Write out each record below exactly, but not the pictures.

= = = = =

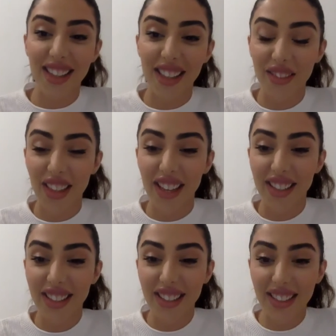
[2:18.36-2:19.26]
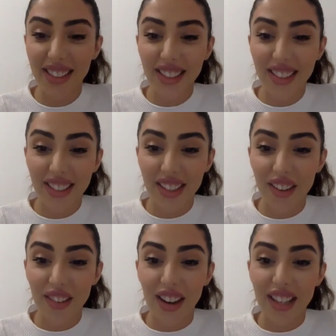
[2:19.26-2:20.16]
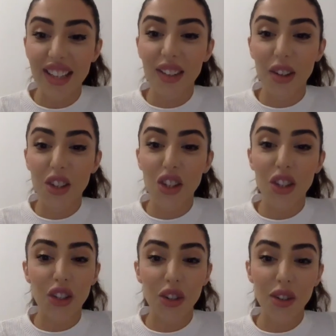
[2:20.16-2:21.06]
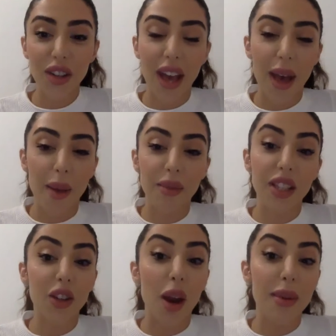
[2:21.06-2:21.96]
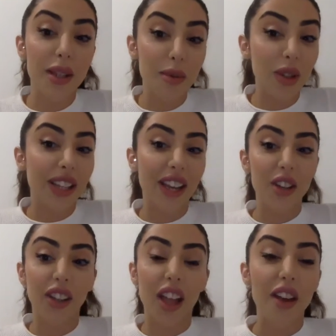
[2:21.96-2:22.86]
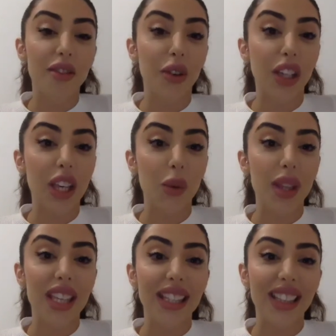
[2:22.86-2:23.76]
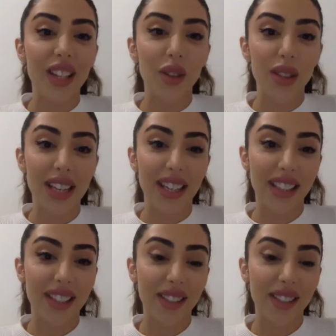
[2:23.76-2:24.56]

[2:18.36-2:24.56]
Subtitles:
I love that. Alrighty. Question two. Describe a typical day in your life working within legal tech.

= = = = =

SOLUTION:
[2:18.36-2:19.26]
[2:19.26-2:20.16]
[2:20.16-2:21.06]
[2:21.06-2:21.96]
[2:21.96-2:22.86]
[2:22.86-2:23.76]
[2:23.76-2:24.56]

[2:18.36-2:24.56]
Subtitles:
I love that. Alrighty. Question two. Describe a typical day in your life working within legal tech.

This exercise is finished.